● Work required
The records that follow are to be transcribed in full, without their images.

● Data for this task
####

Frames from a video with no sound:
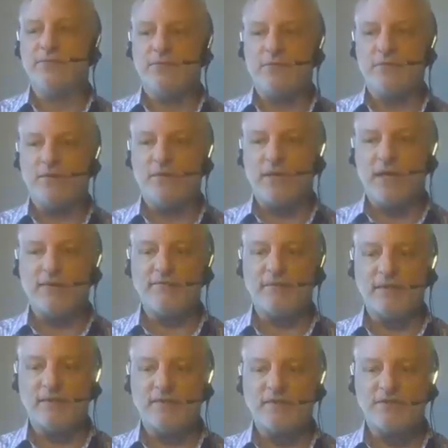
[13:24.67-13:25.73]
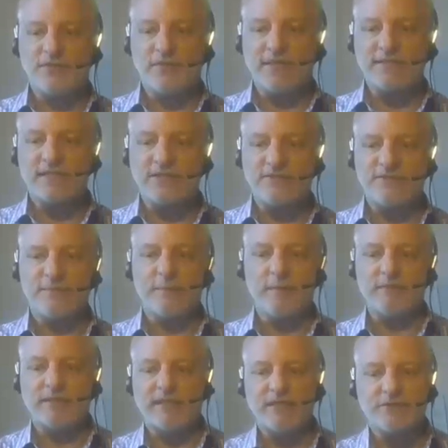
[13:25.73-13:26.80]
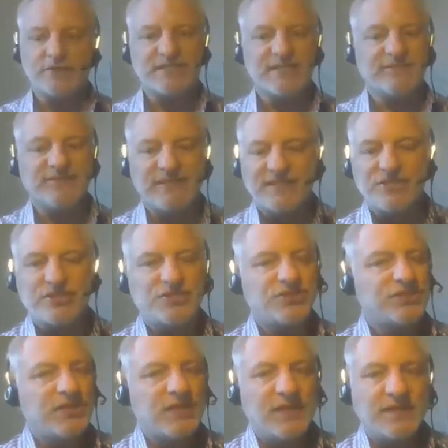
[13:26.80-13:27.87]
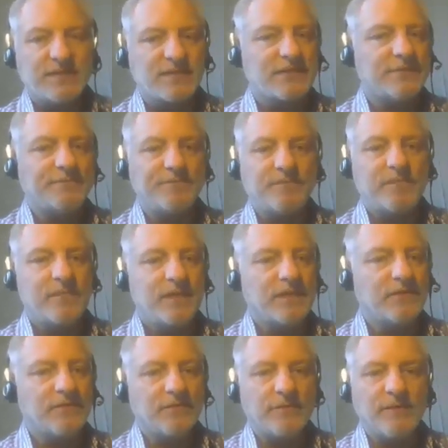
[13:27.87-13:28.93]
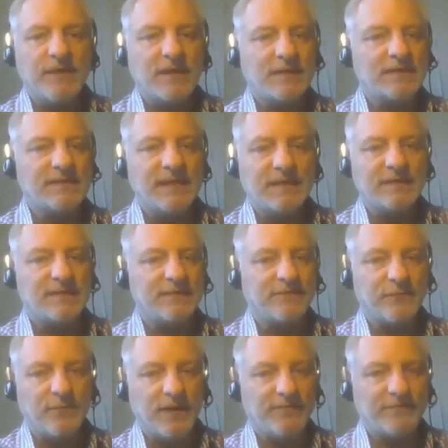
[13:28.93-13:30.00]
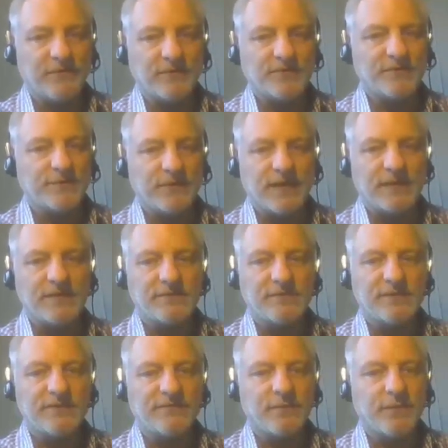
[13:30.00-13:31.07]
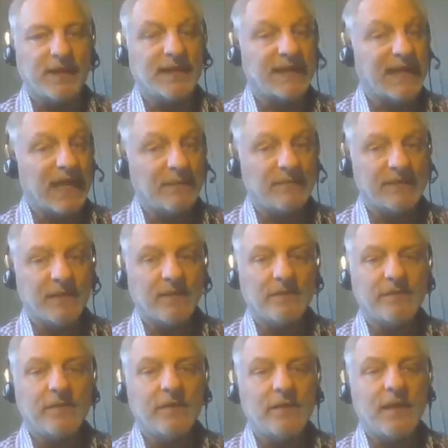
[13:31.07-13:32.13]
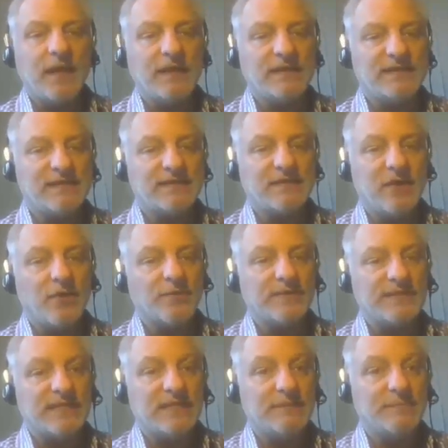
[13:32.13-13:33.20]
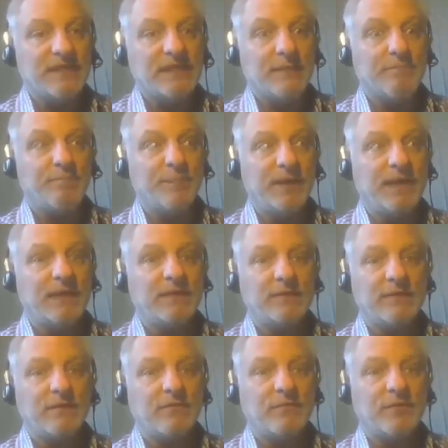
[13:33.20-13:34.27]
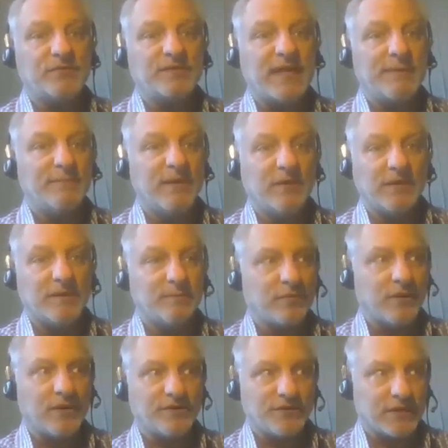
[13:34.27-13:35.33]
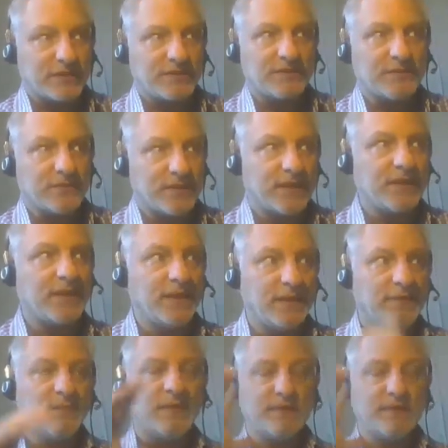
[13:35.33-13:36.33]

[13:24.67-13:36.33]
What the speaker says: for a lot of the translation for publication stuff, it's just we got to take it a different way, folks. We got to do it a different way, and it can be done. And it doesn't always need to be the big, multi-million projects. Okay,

####

● Solved problem
Frames from a video with no sound:
[13:24.67-13:25.73]
[13:25.73-13:26.80]
[13:26.80-13:27.87]
[13:27.87-13:28.93]
[13:28.93-13:30.00]
[13:30.00-13:31.07]
[13:31.07-13:32.13]
[13:32.13-13:33.20]
[13:33.20-13:34.27]
[13:34.27-13:35.33]
[13:35.33-13:36.33]

[13:24.67-13:36.33]
What the speaker says: for a lot of the translation for publication stuff, it's just we got to take it a different way, folks. We got to do it a different way, and it can be done. And it doesn't always need to be the big, multi-million projects. Okay,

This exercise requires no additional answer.